Stored data entries

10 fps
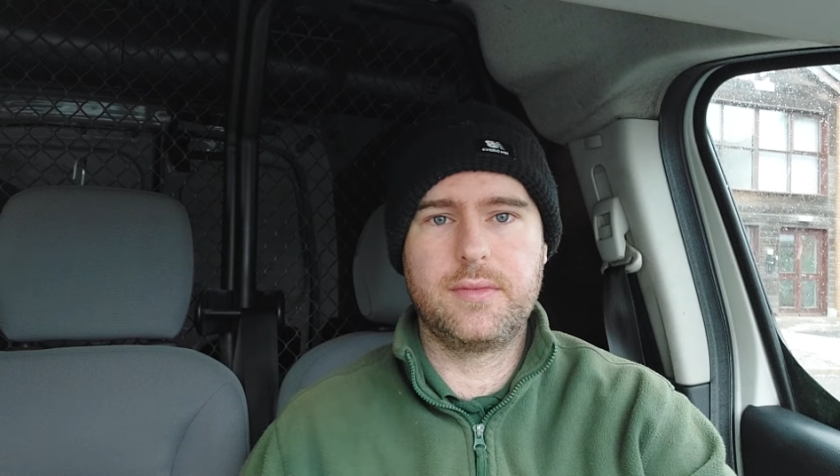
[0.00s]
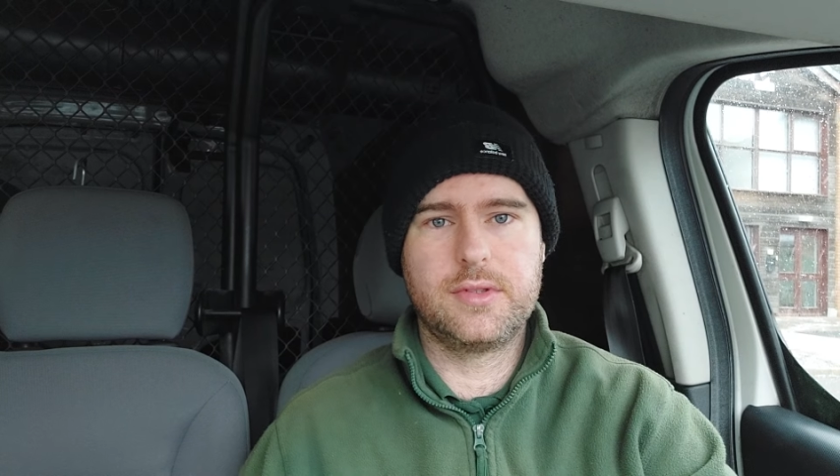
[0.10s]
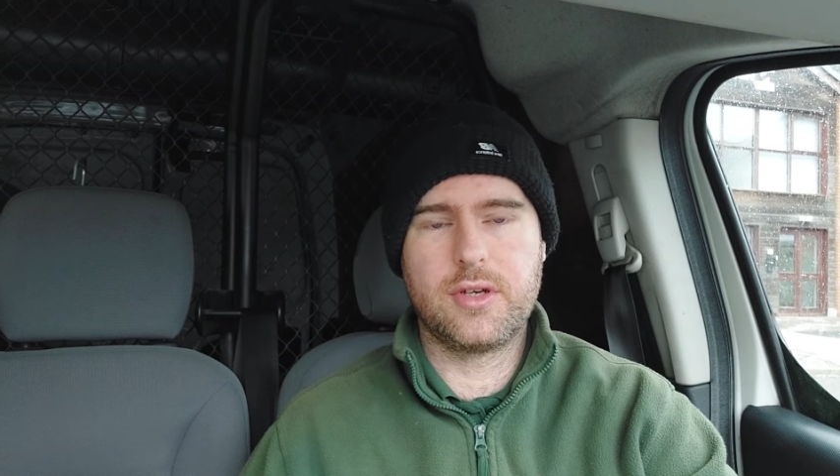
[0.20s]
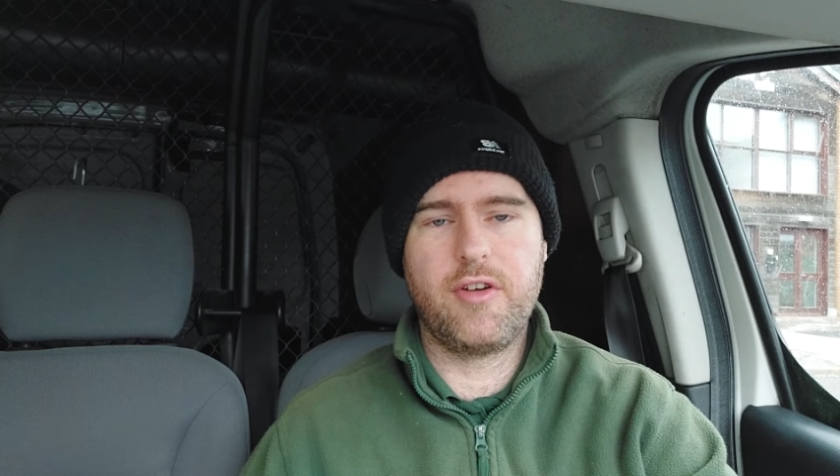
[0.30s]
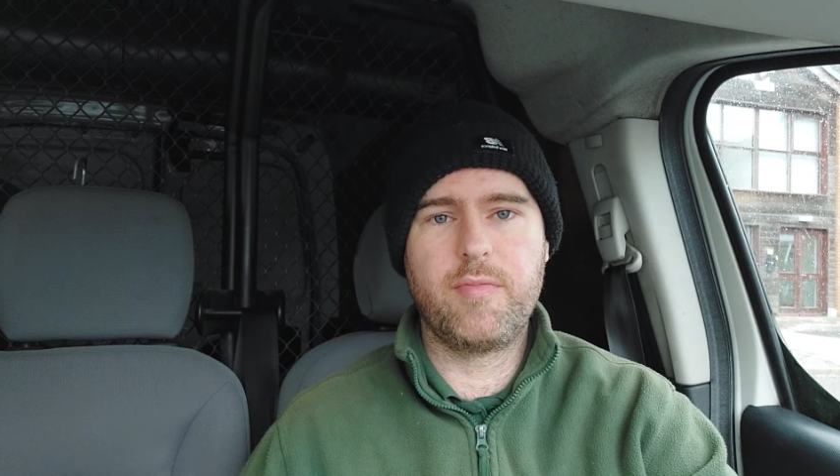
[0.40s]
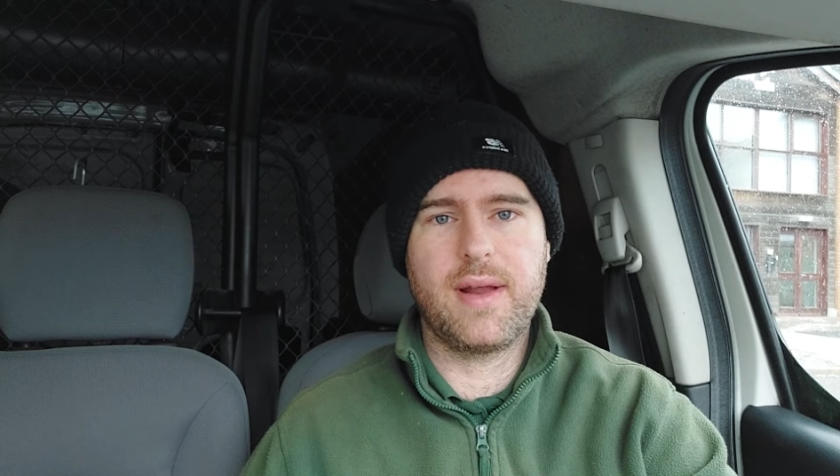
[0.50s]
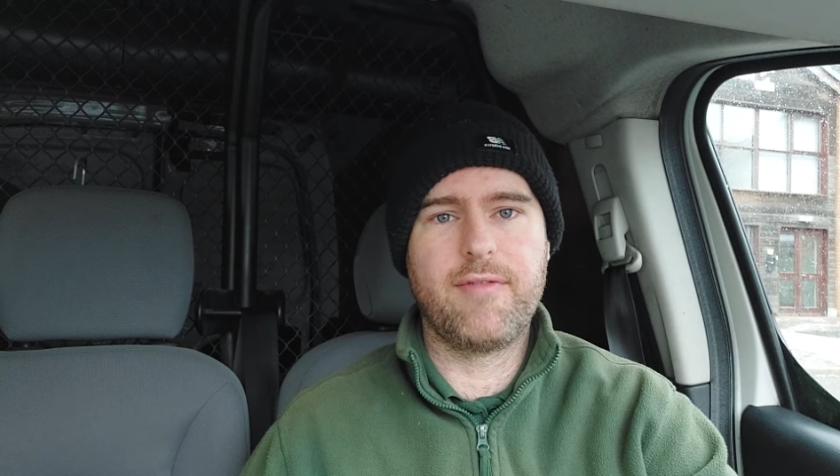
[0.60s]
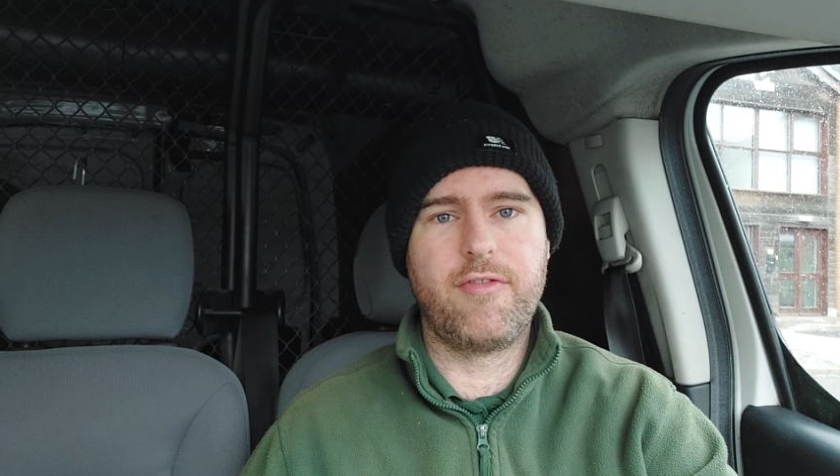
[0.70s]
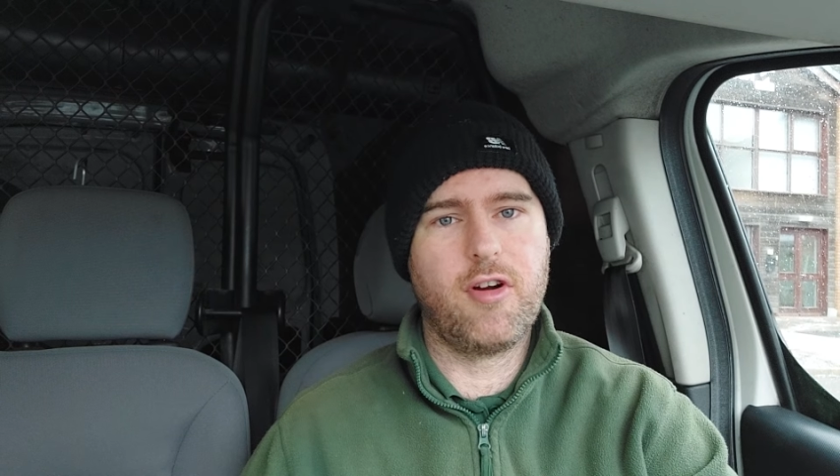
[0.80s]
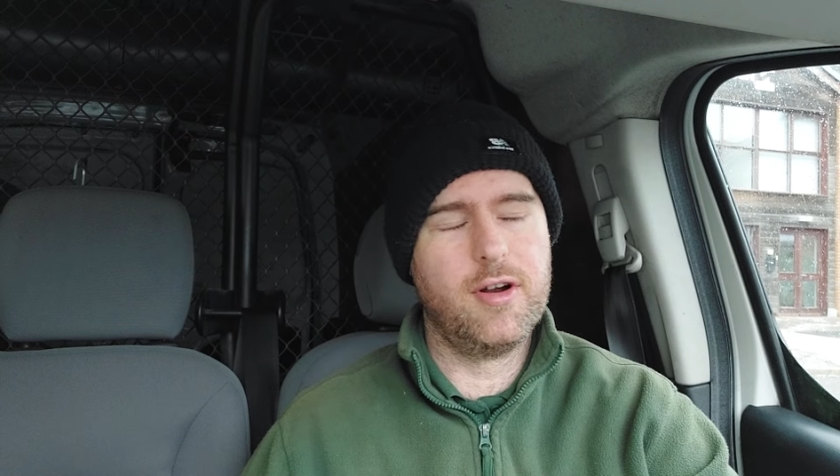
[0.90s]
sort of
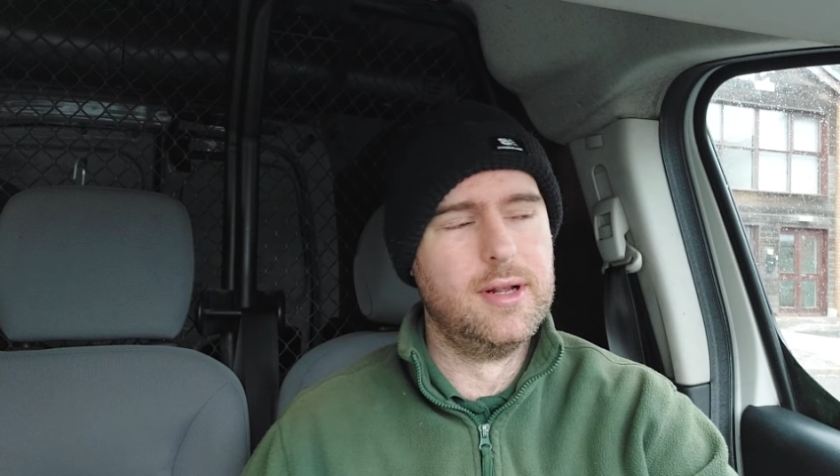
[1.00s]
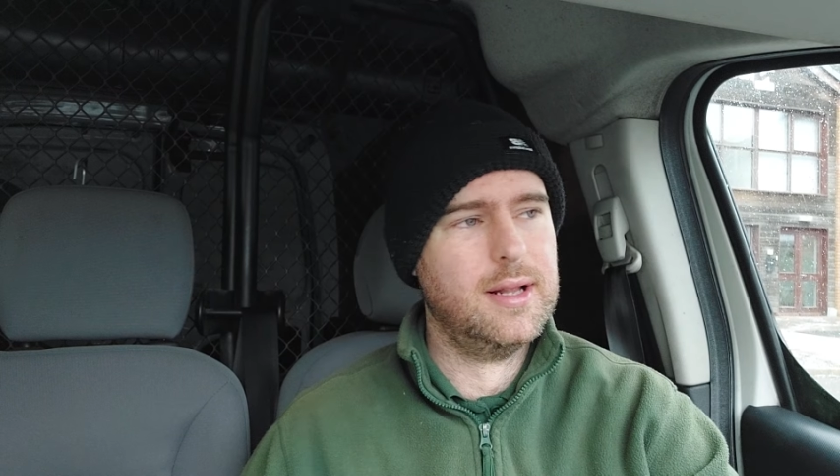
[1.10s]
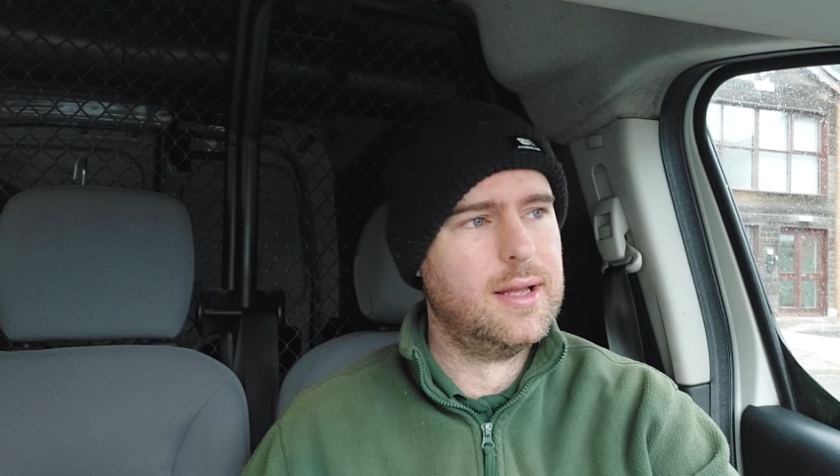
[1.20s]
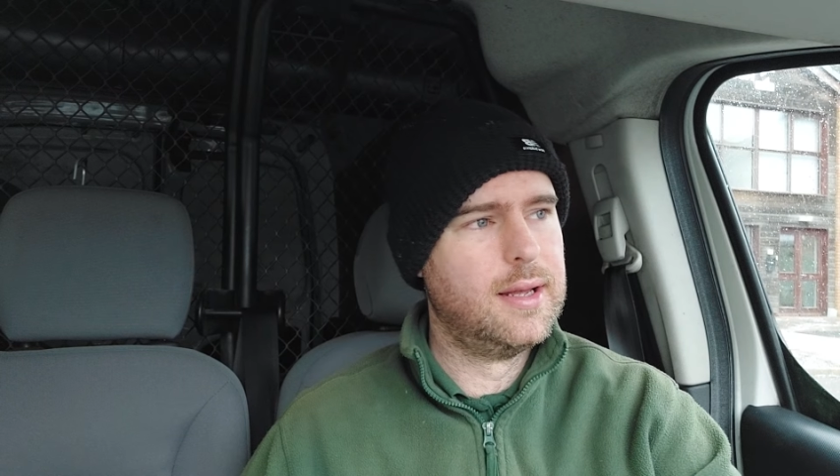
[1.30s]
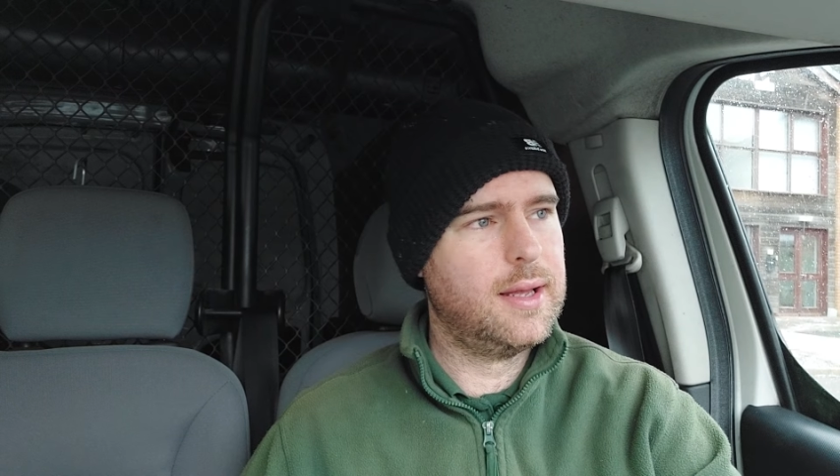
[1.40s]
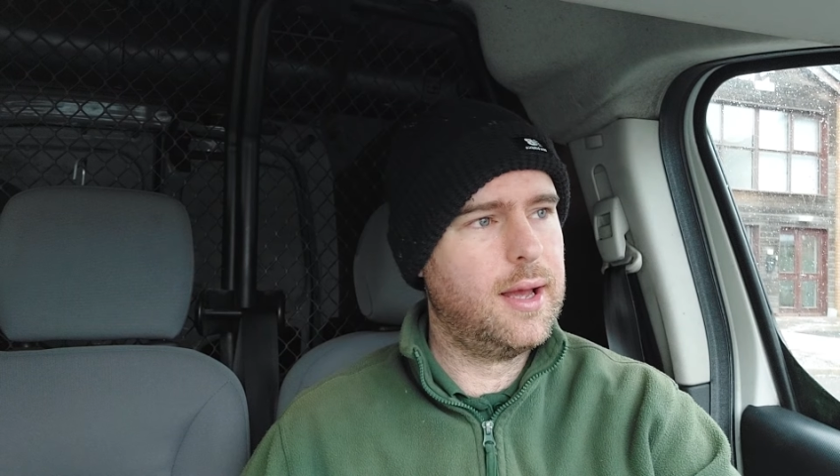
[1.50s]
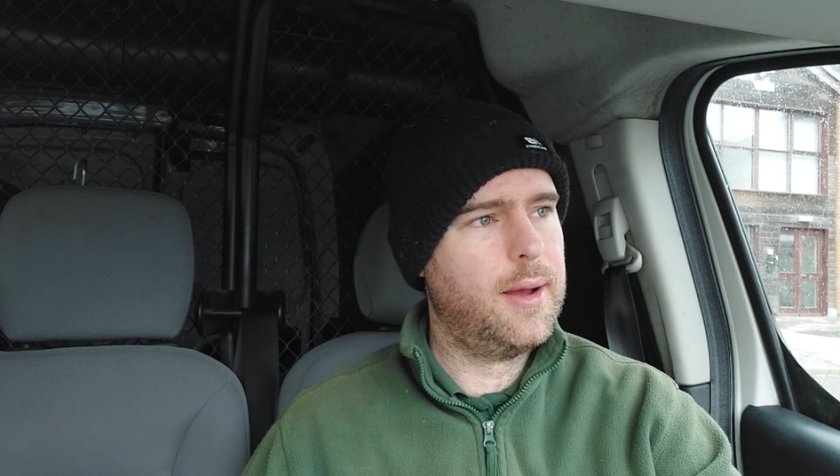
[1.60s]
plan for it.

**Activity:** Please transcribe each entry exactly and exclude any image it contains.

**Response:**
10 fps
[0.00s]
[0.10s]
[0.20s]
[0.30s]
[0.40s]
[0.50s]
[0.60s]
[0.70s]
[0.80s]
[0.90s]
sort of
[1.00s]
[1.10s]
[1.20s]
[1.30s]
[1.40s]
[1.50s]
[1.60s]
plan for it.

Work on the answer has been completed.